CEPR Discussion Paper 13065, July 2018. PDF. (Personal copy.)

I offer a macroeconomic perspective on the “Reserves for All” (RFA) proposal to let the general public use electronic central bank money. After distinguishing RFA from cryptocurrencies and relating the proposal to discussions about narrow banking and the abolition of cash I propose an equivalence result according to which a marginal substitution of outside for inside money does not affect macroeconomic outcomes. I identify key conditions on bank and government (central bank) incentives for equivalence and argue that these conditions likely are violated, implying that RFA would change macroeconomic outcomes. I also relate my analysis to common arguments in the discussion about RFA and point to inconsistencies and open questions.

Saga—A Global CBDC?

In the FT, Martin Arnold reports about plans to launch “Saga,” a reserves-backed krypto currency, maybe the closest substitute yet to central bank digital currency.

It is being launched by a Swiss foundation with an advisory board featuring Jacob Frenkel, … Myron Scholes, … and Dan Galai, co-creator of the Vix volatility index. The currency aims to avoid the wild price swings of many cryptocurrencies by tethering itself to reserves deposited in a basket of fiat currencies at commercial banks. Holders of Saga will be able to claim their money back by cashing in the cryptocurrency.

Saga also aims to avoid the anonymity of bitcoin that raises financial crime concerns with regulators and bankers. It will require owners to pass anti-money laundering checks and allow national authorities to check the identity of a Saga holder when required.

Deposits will be made in the IMF’s special drawing right basket of currencies, which is heavily weighted in US dollars.

Reserves for All come into sight.

Update (30 March): From the white paper:

Saga … deploys a reserve anchoring algorithm, serving to stabilise the currency in terms of leading state-issued currencies. As Saga gains trust, its reserve ratio will decrease in favour of an independent establishment of value.

???

Should a Central Bank Issue Cryptocurrency?
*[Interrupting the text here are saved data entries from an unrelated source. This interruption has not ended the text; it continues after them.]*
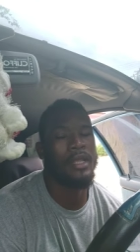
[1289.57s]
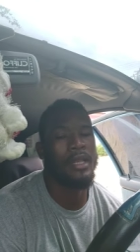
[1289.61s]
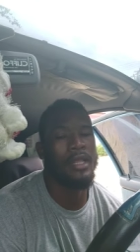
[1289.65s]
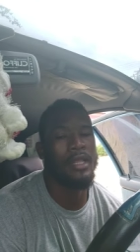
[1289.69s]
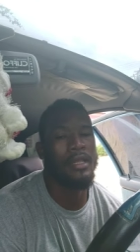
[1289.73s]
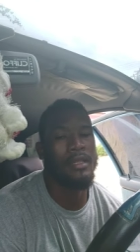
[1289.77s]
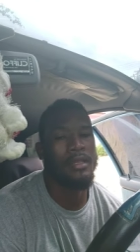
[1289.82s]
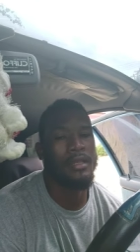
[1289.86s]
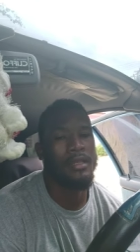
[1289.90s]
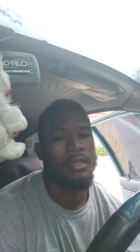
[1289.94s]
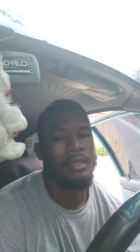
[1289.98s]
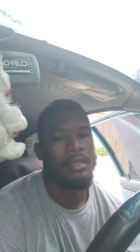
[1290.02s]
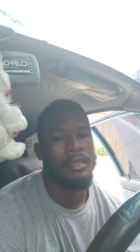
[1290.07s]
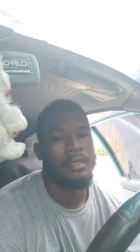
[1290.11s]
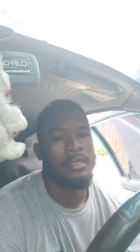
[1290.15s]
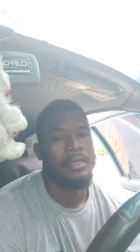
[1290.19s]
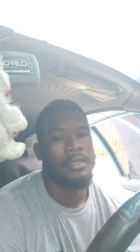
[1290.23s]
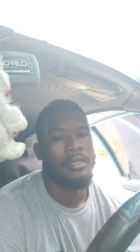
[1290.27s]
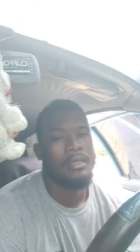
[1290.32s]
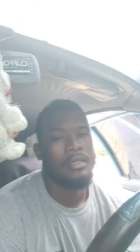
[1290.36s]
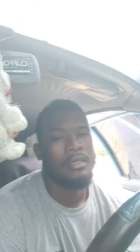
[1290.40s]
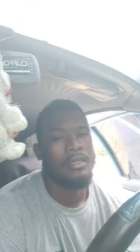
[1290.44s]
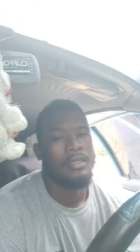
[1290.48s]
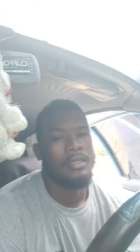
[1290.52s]
in it
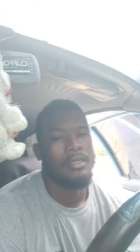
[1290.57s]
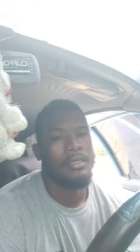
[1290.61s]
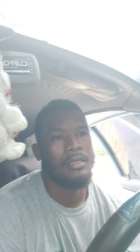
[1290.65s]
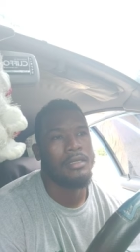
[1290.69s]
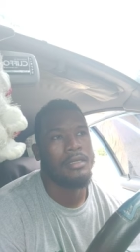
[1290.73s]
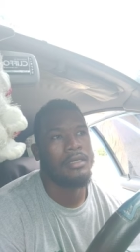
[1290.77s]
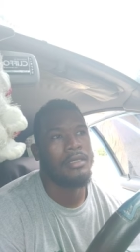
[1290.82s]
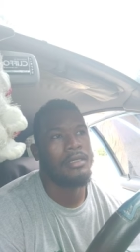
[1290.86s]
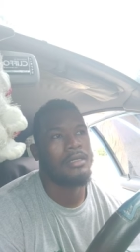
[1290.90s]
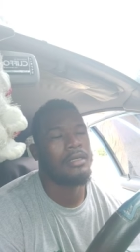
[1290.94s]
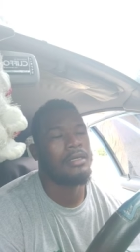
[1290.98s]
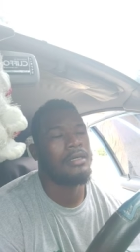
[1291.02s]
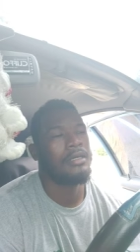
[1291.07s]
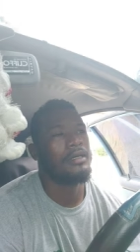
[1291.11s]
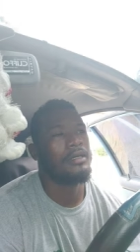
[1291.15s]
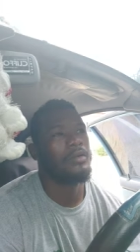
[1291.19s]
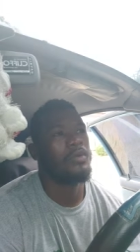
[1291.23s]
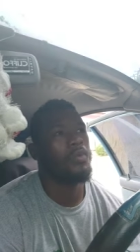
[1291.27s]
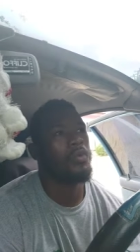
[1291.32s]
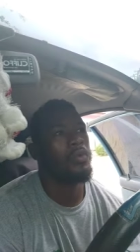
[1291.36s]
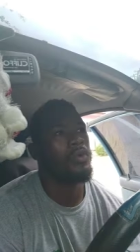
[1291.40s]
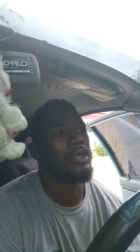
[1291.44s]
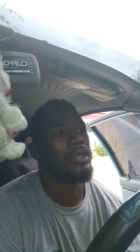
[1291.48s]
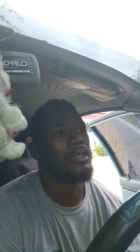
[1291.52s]
uh,
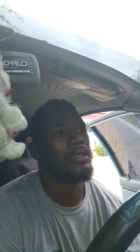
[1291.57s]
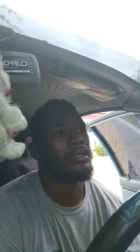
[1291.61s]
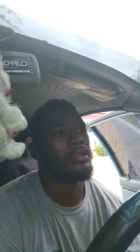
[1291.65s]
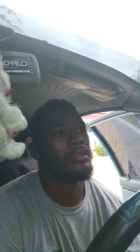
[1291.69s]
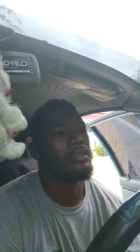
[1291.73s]
with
On Alphaville, Izabella Kaminska asks why a central bank would want to issue cryptocurrency rather than conventional digital currency.

… if anonymity is not the objective of issuing a centrally supervised cryptocurrency, what really is the point of using blockchain or crypto technology? Just issue a conventional digital currency and be done with it. If, on the other hand, anonymity is the objective of issuing a centrally supervised cryptocurrency, how can this be justified by a central bank in light of years of regulatory policy focused on making sure cashflows are more easily tracked and monitored … The idea it should be the central bank unwinding this trend is utterly bizarre.

And:

… the only incentive central banks really have for introducing cryptocurrencies is in performing a giant monetary bait and switch. “Hey guys! We’re offering this amazing anonymous central bank currency which is as strong and stable as the dollar and yet just as anonymous as bitcoin!!! Come, all you illicit users of physical cash, come use our amazing new currency! We swear it’s absolutely anonymous and will never lead to prosecutions. Honest!!”
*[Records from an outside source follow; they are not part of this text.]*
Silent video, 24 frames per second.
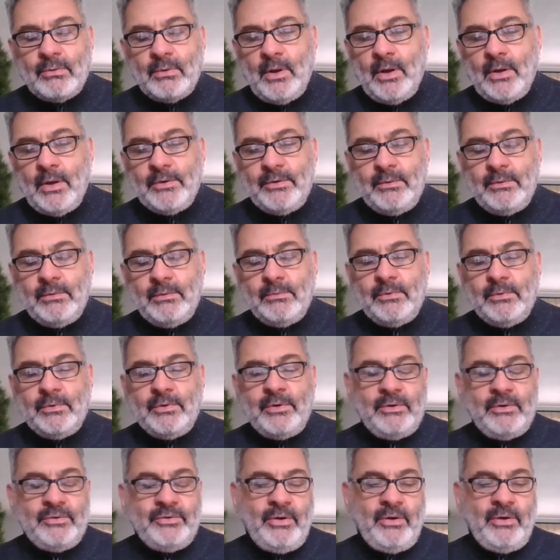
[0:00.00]

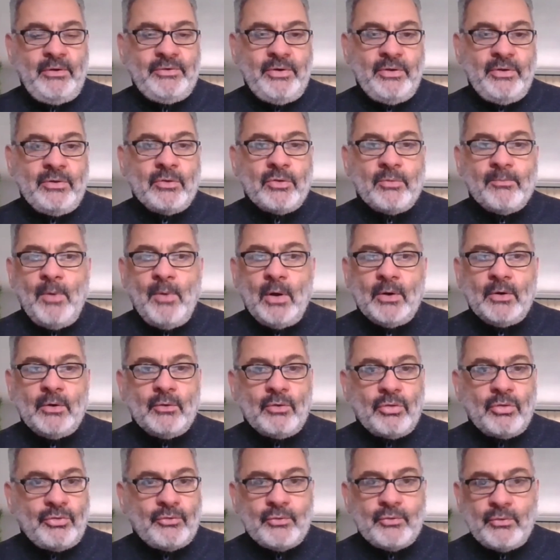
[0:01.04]

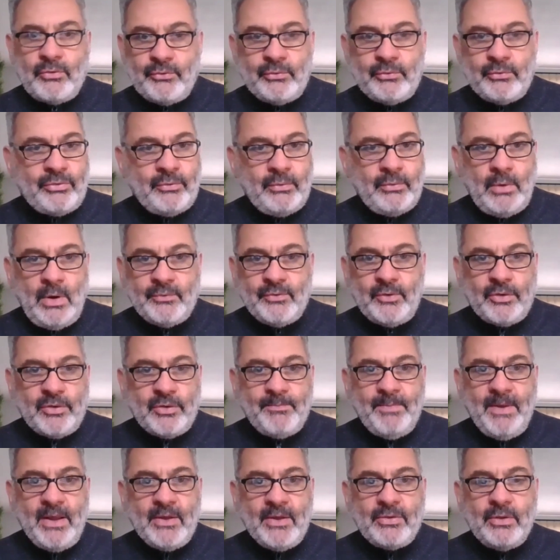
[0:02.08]
throughout the
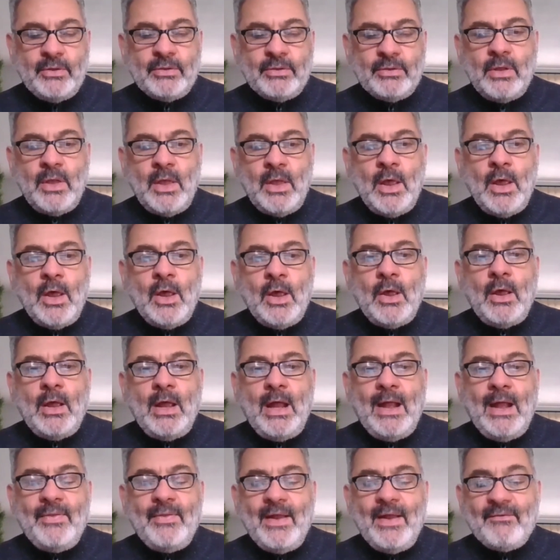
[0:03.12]
spaces,
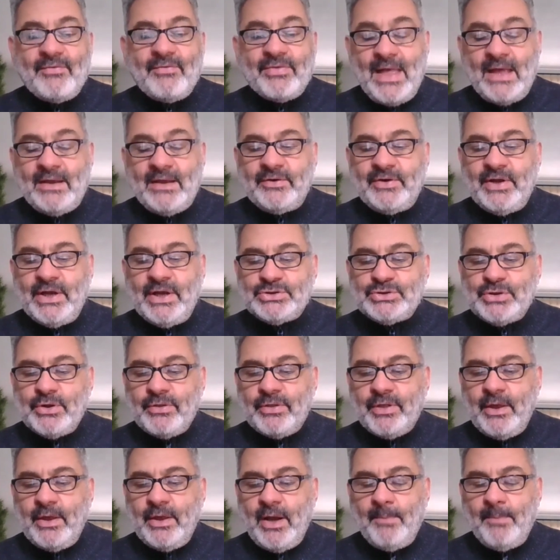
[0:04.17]
and they have sanitation
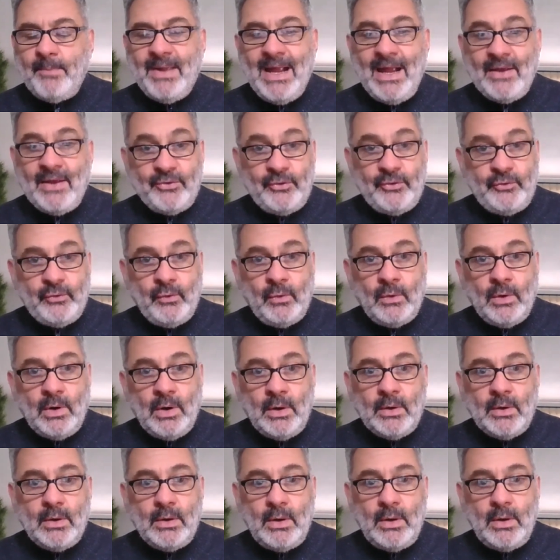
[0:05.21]
set up at the
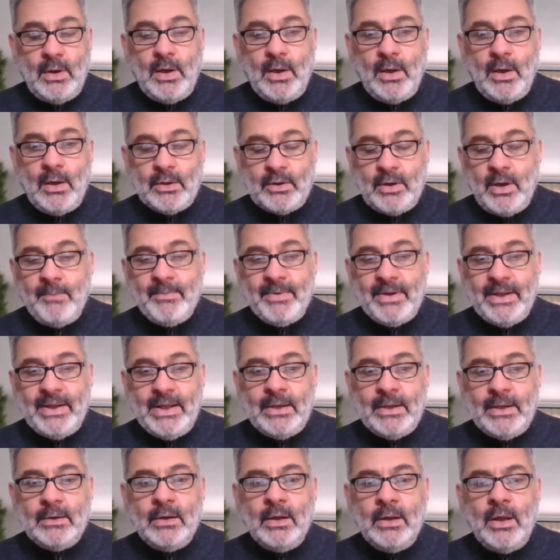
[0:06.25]
door coming
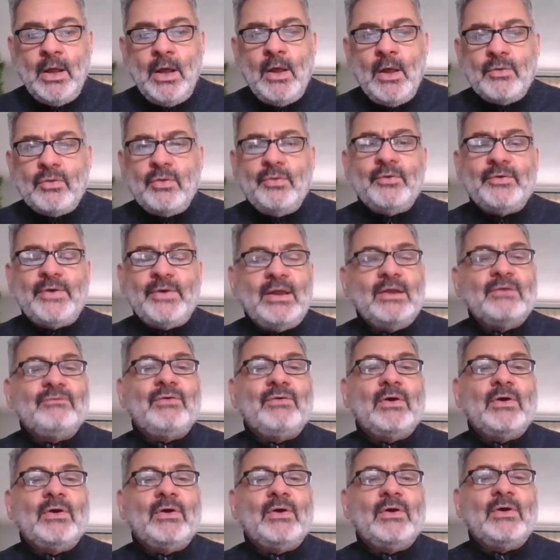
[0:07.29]
in. So they're taking it
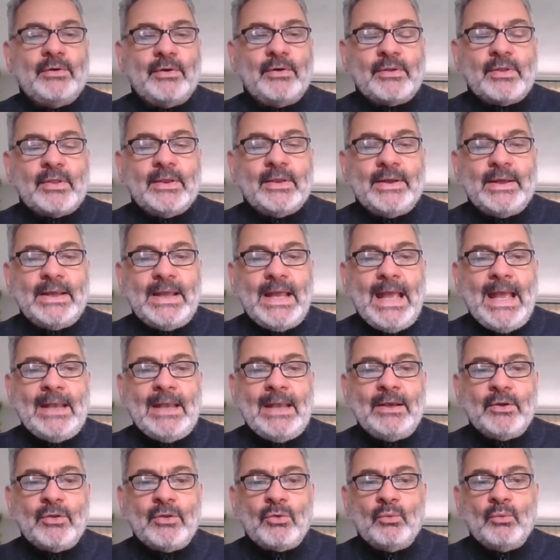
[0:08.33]
very seriously, and
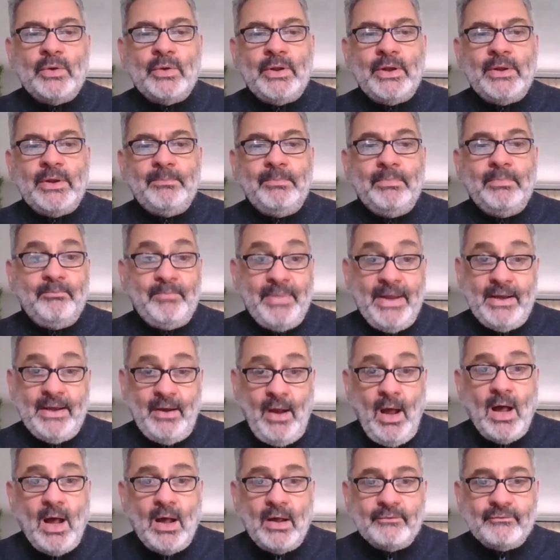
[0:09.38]
it's really paid
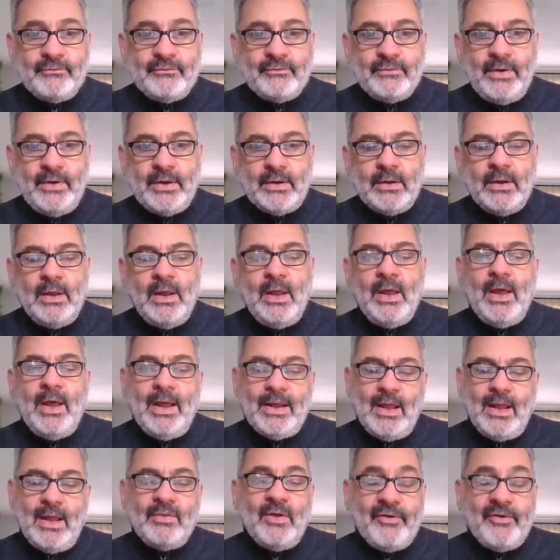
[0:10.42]
off. Right?
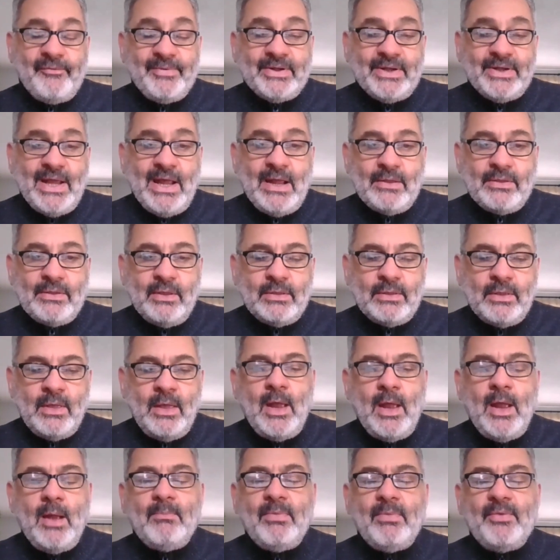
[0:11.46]
Again, there have been cases,
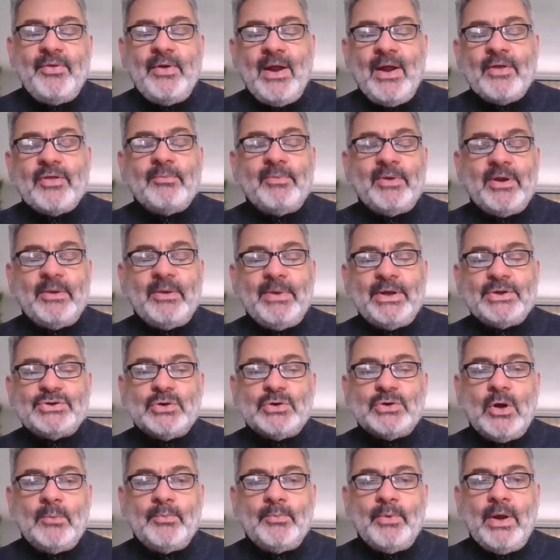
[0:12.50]
but there hasn't been a
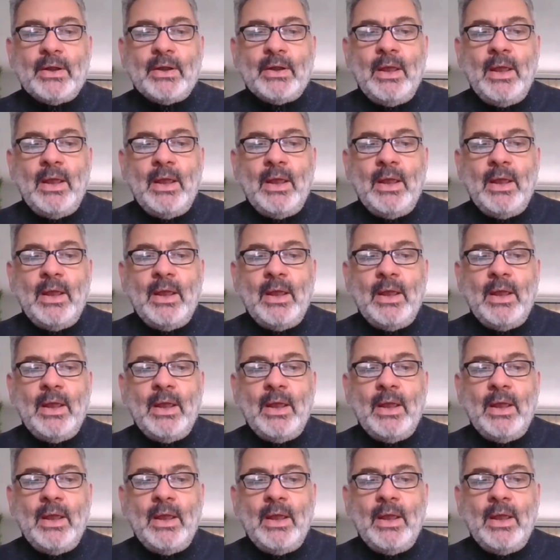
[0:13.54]
major outbreak,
Her post relates to a recent BIS Quarterly Review article by Morten Bech and Rodney Garratt.

Initial Coin Offerings and the Pecking Order

On Alphaville, Izabella Kaminska comments on the pecking order induced by initial coin offerings (ICOs).
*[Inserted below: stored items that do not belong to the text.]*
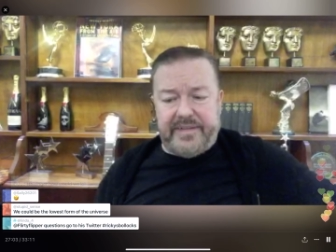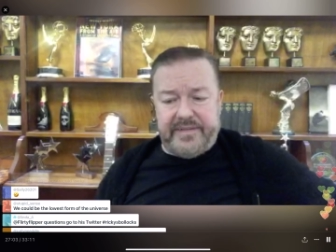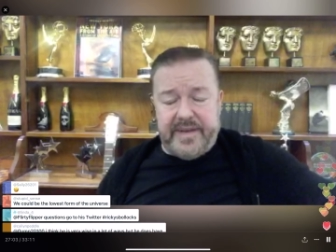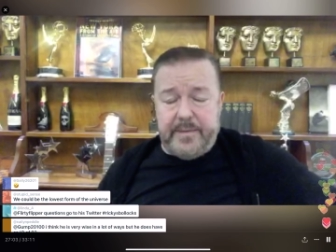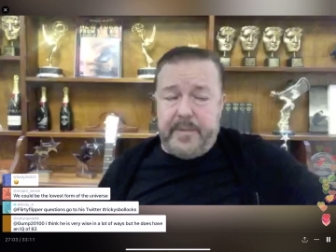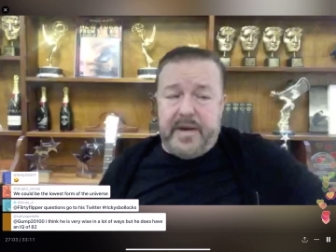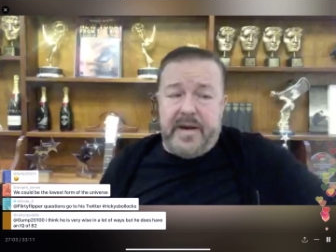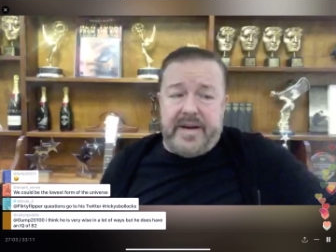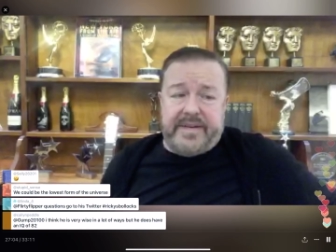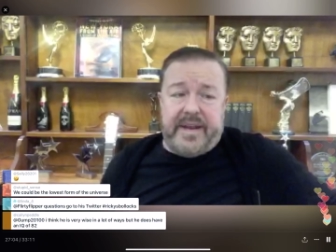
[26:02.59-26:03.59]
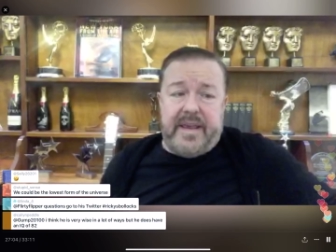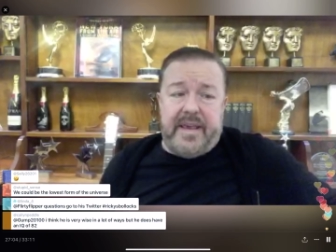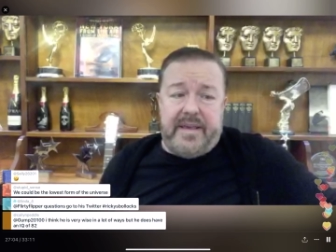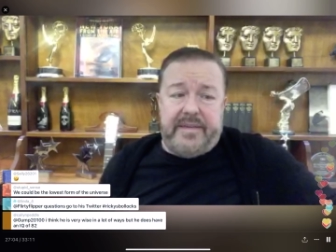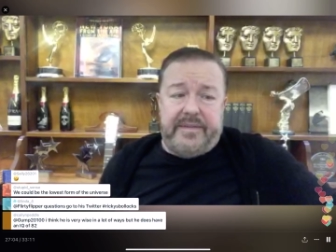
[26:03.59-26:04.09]
It works here.
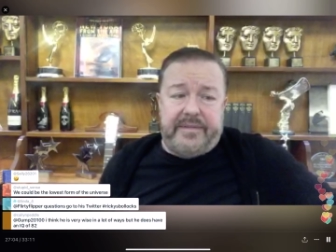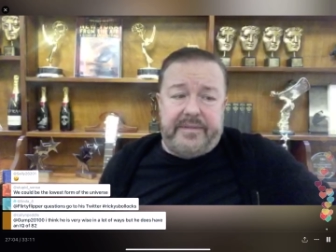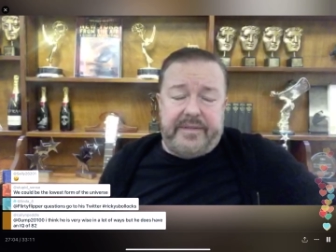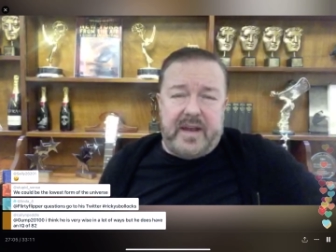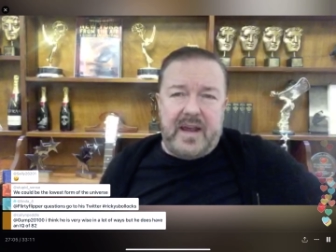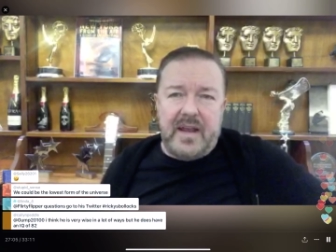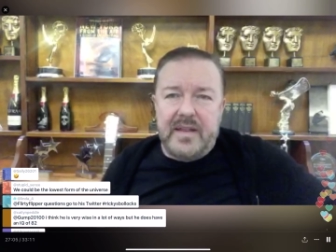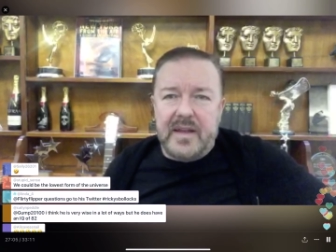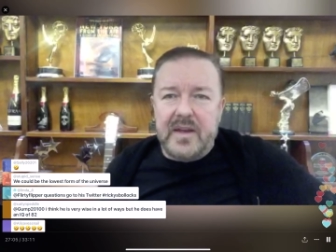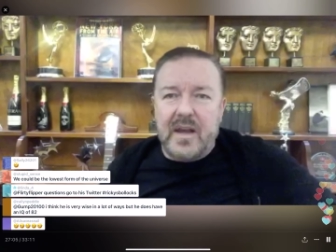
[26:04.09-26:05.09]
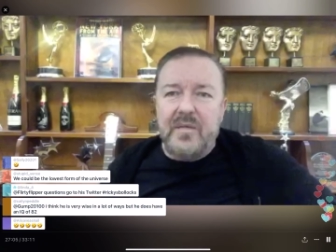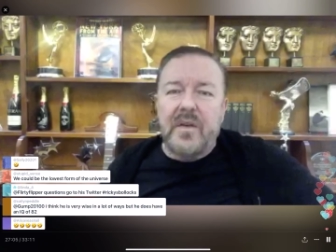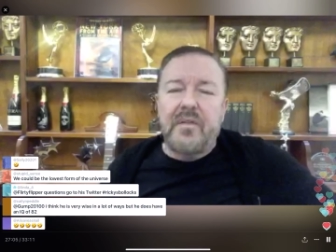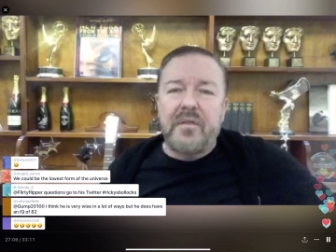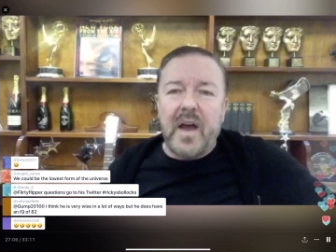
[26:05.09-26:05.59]
And you go, for
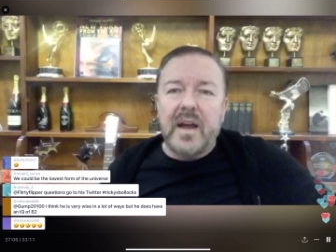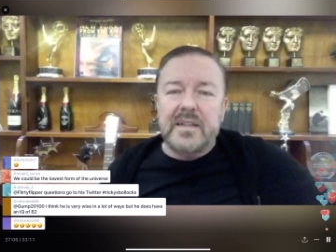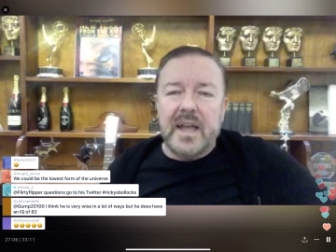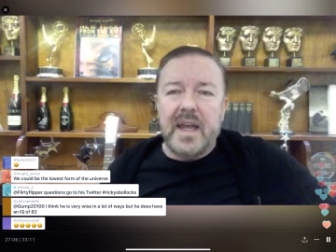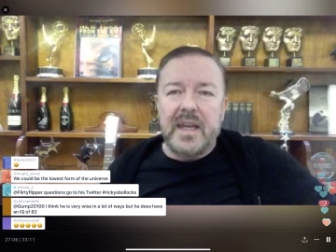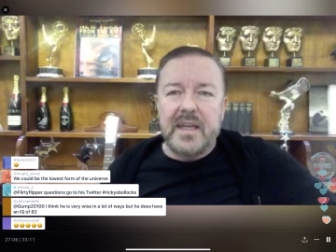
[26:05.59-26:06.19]
fuck's sake.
All of this raises an important point about actual shareholder rights within these structures. Say a legally-incorporated institution with actual shareholders dishes out an uncapped amount of tokens promising a share of revenues or dividends via the ICO process. Do shareholders’ rights to those revenue/dividends trump rights of the token holders? And if so, how does that square with the way risk is distributed through these systems? As Unseth notes, more often than not, it’s the token holders taking the bulk of the early concept risk, yet the inferiority of their ranking relative to shareholders kind of sees the latter receiving a free lunch.